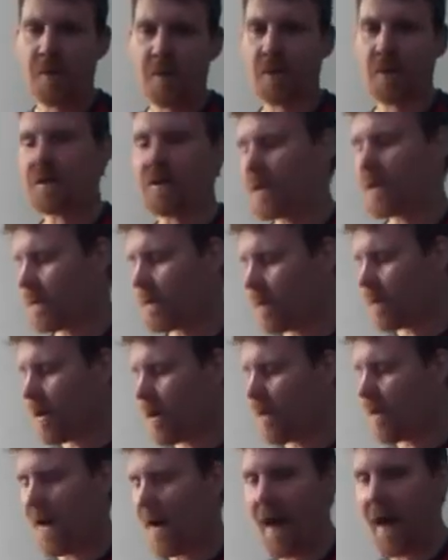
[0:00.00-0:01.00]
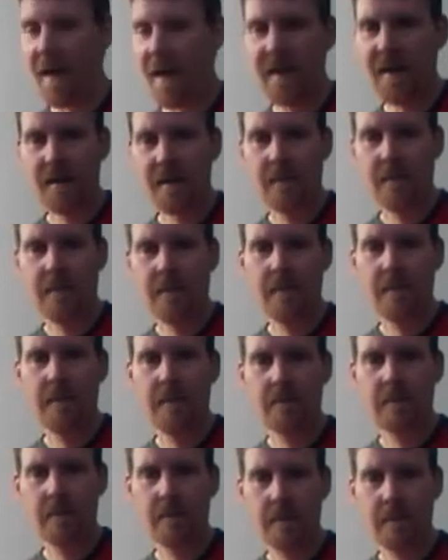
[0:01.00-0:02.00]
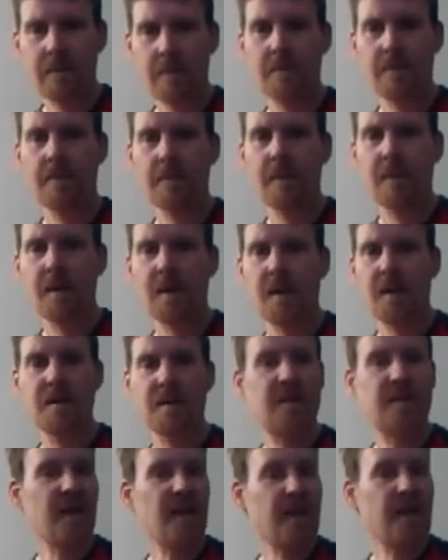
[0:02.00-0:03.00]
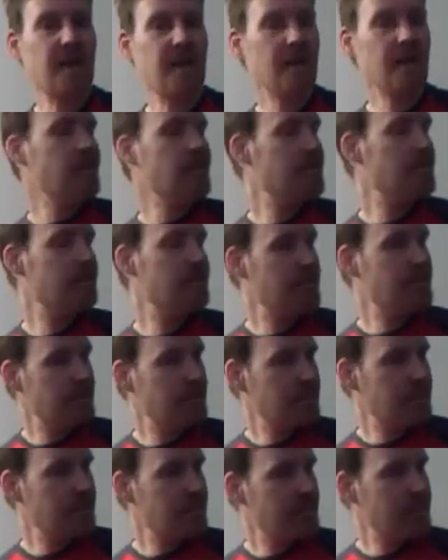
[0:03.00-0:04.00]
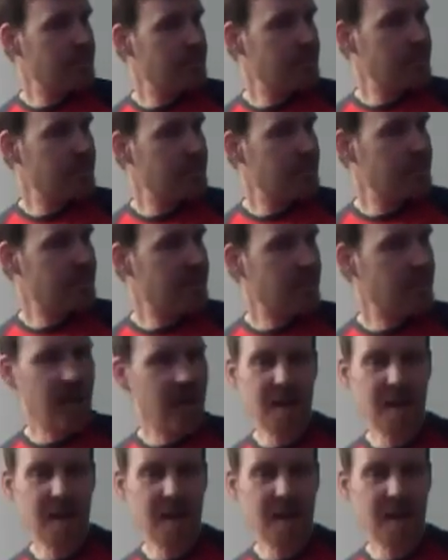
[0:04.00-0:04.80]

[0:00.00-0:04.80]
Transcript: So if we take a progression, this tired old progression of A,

- - - -

**Task description**
The answer must be an exact restatement of all the records, with no pictures included.

**Response**
[0:00.00-0:01.00]
[0:01.00-0:02.00]
[0:02.00-0:03.00]
[0:03.00-0:04.00]
[0:04.00-0:04.80]

[0:00.00-0:04.80]
Transcript: So if we take a progression, this tired old progression of A,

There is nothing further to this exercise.